Everything from the line with "[0:00.00-0:01.04]" to the final line of the entries is to be set down exactly, except the pictures.
┌──
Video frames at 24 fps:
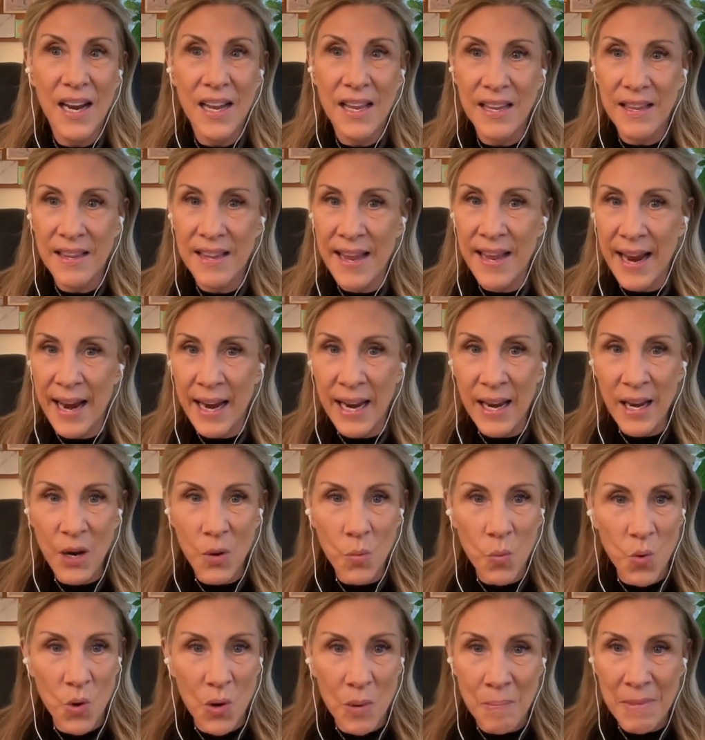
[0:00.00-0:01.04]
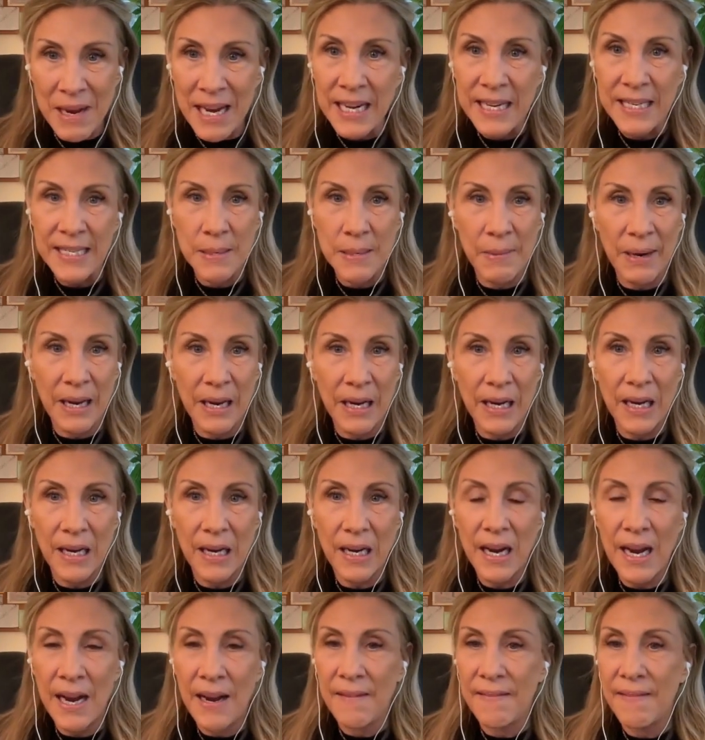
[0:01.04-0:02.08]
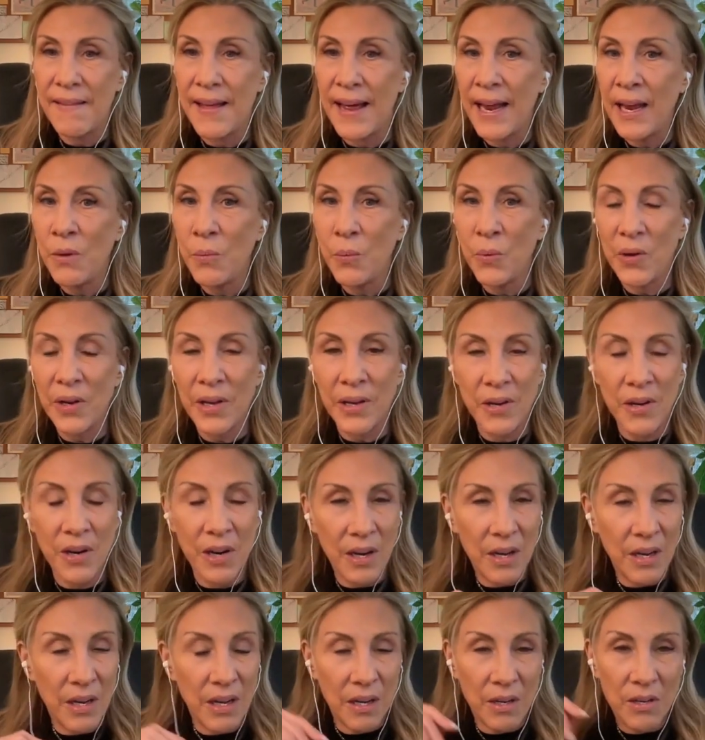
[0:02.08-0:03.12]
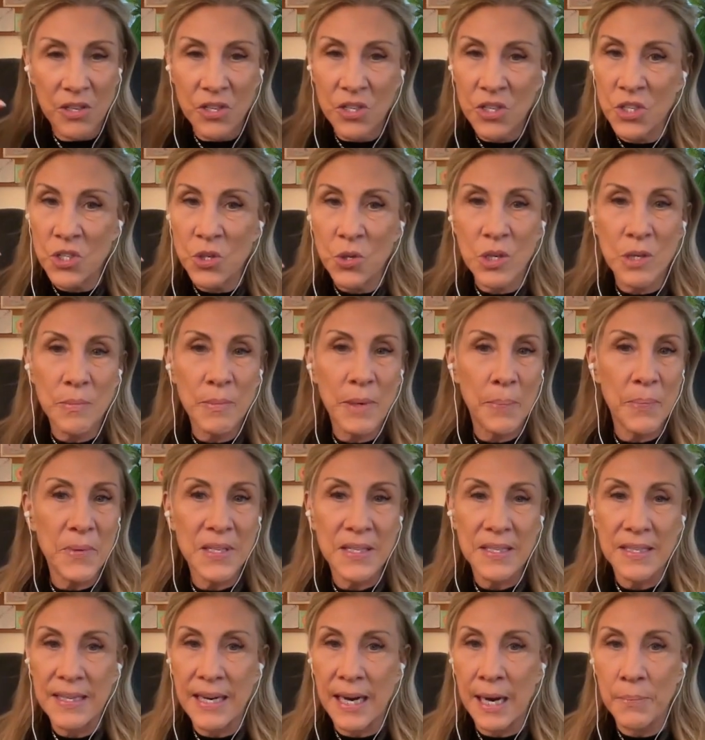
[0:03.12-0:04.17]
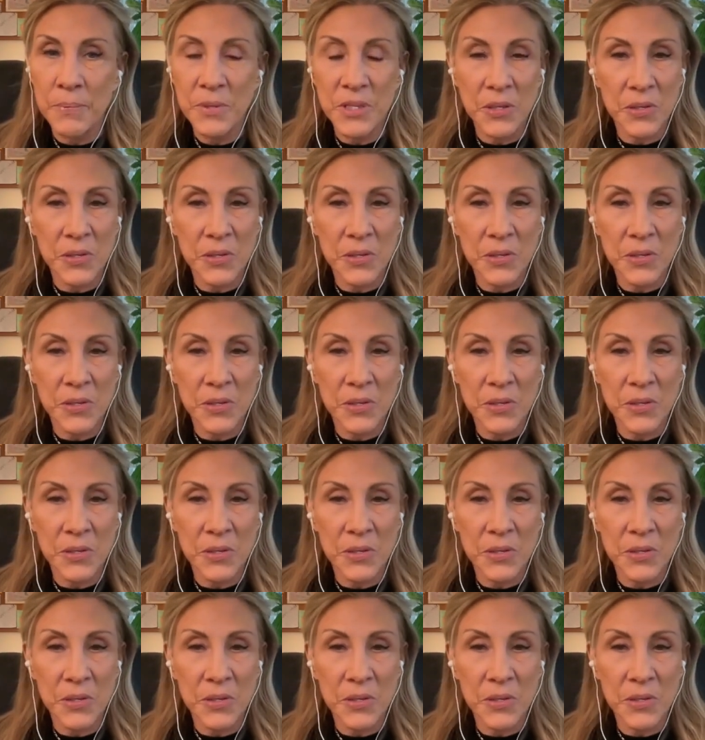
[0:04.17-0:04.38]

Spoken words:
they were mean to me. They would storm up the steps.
└──
— Exercise answer —
[0:00.00-0:01.04]
[0:01.04-0:02.08]
[0:02.08-0:03.12]
[0:03.12-0:04.17]
[0:04.17-0:04.38]

Spoken words:
they were mean to me. They would storm up the steps.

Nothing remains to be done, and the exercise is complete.